O diretor do Centro de Estudos sobre Incêndios Florestais (CEIF), da Universidade de Coimbra, reiterou que os programas eleitorais devem considerar os incêndios, “uma vez que estão cada vez mais envolvidos na definição de estratégias de prevenção e proteção territorial”.
Duarte Caldeira destacou que, apesar da valorização após 2017, ainda predominam compromissos genéricos em vez de objetivos claros e mensuráveis nos programas eleitorais.
“Geralmente, apesar da valorização desde 2017, há uma tendência por princípios amplos e a ausência de compromissos concretos que sejam mensuráveis”, acrescentou.
Segundo ele, “medidas concretas e objetivas que sejam mensuráveis para os cidadãos são raras, e isso se estende além das autarquias, refletindo a ação política do país”.
“Os partidos muitas vezes evitam compromissos que podem ser avaliados, levando a uma abordagem vaga e defensiva. Melhorar a qualidade de vida dos cidadãos é uma afirmação genérica que não oferece critérios claros para avaliação”, completou.
Quanto à prevenção de incêndios florestais, o ex-presidente da Liga dos Bombeiros Portugueses destacou a importância da redução da biomassa nas áreas urbanas, mas reconheceu os desafios econômicos enfrentados por uma parte da população e pelos proprietários de imóveis que retornam ao país apenas durante as férias, períodos em que são proibidos de realizar tais trabalhos.
Sobre a relação entre as eleições e o aumento de incêndios, Duarte Caldeira mencionou que, embora haja uma percepção histórica, muitos incêndios graves ocorrem em anos eleitorais e não eleitorais, dificultando uma correlação direta.
“Desde 2000, observamos que existem anos eleitorais com um aumento da área ardida e um número maior de incêndios, mas também há anos sem eleições que mostram a mesma tendência”, afirmou.
Neste ano, ele alertou para o risco de que, até o final de setembro, o país possa se aproximar dos números de 2017, não em termos de vidas humanas, mas em termos de danos ambientais e agrícolas.
“A menos que setembro seja, como no ano passado, um mês atípico”, ressaltou.
Duarte Caldeira afirmou que Portugal já está enfrentando um ano grave.

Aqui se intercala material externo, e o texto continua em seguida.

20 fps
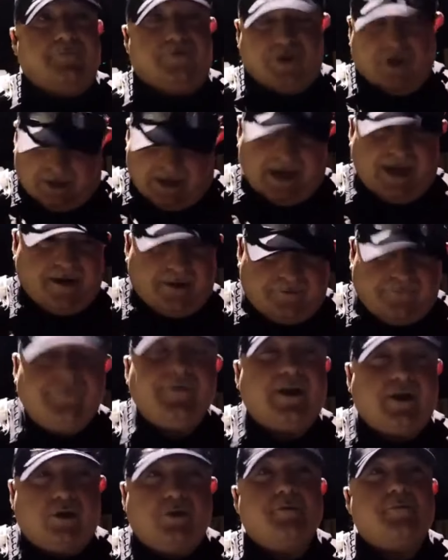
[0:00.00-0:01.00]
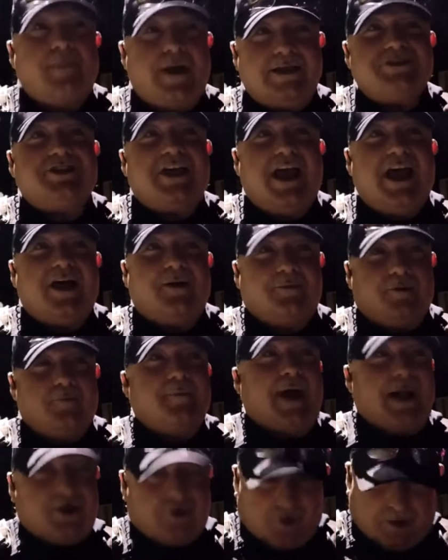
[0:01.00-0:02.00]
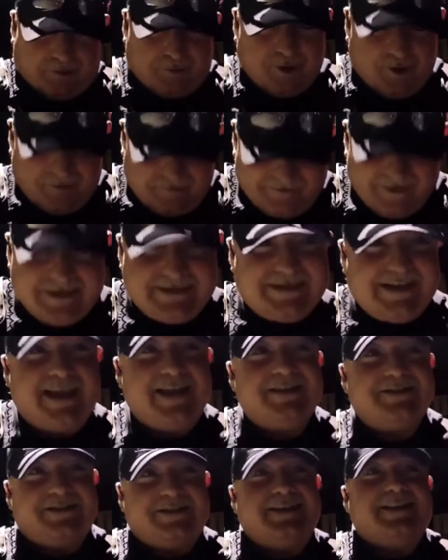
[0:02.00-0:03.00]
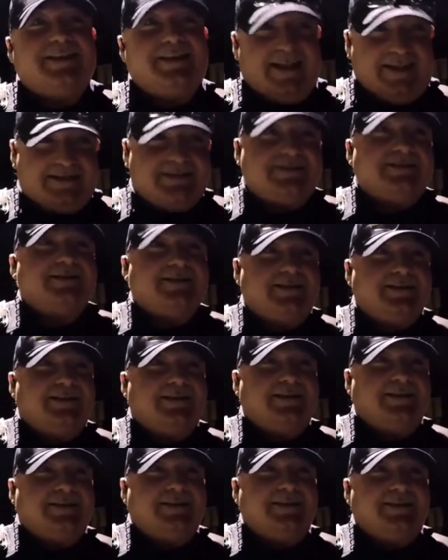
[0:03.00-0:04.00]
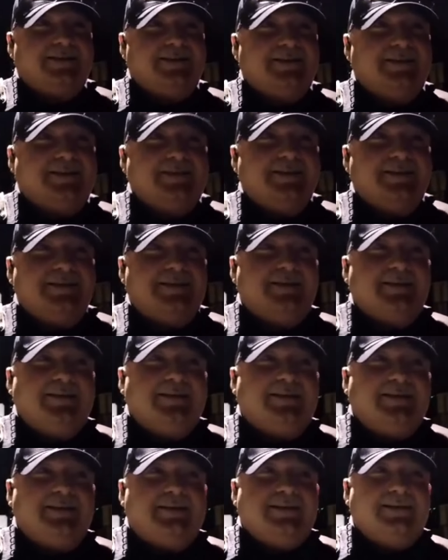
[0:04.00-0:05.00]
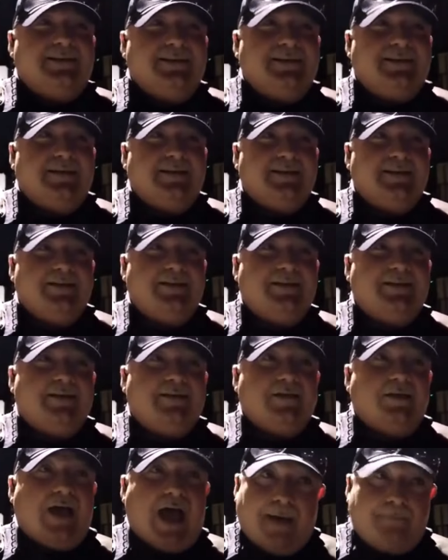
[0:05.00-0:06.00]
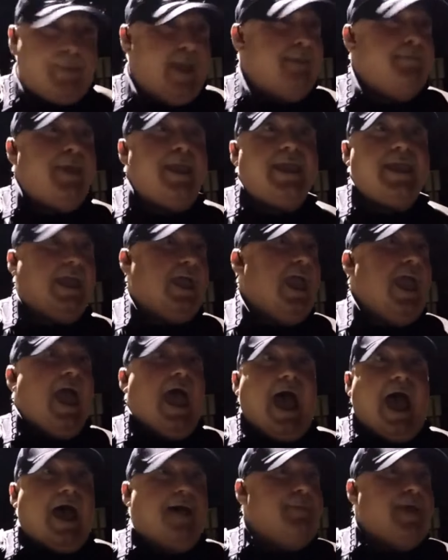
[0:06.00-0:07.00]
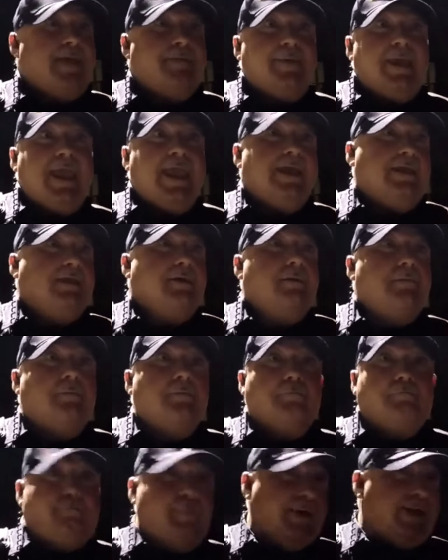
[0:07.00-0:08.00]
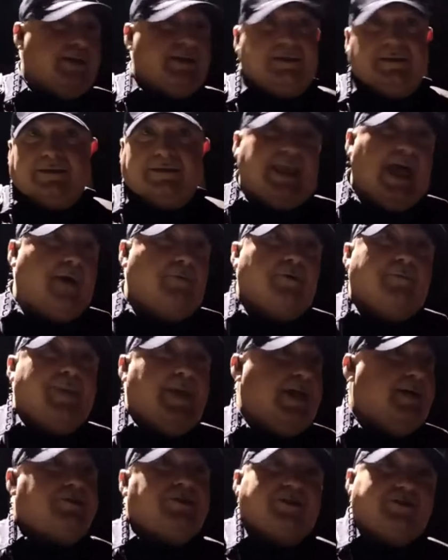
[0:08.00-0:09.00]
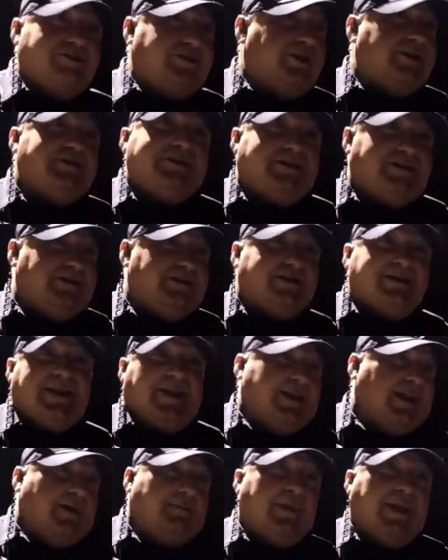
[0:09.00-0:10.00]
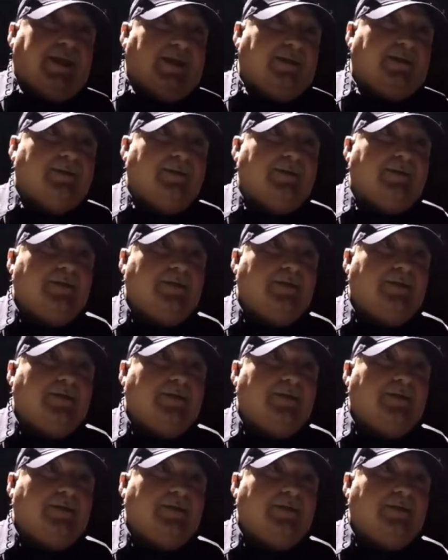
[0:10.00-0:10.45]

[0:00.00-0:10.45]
If you're interfering with my job, with my criminal investigation, then yes. See, you're wrong. I I'm, I'm, I'm, I'm sorry to say you're, you're wrong. But that would be up to a judge to decide, not me. And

Sem contabilizar os danos em habitações, culturas ou animais, mais de 200 mil hectares de floresta já foram consumidos pelas chamas, colocando o país em uma trajetória que pode se igualar a 2017 se setembro se mostrar desafiador.
Em relação às mudanças desde 2017, o especialista destacou a “capacidade de antecipar a evacuação das populações em áreas de risco, coordenando de forma exemplar as forças de segurança com os municípios”.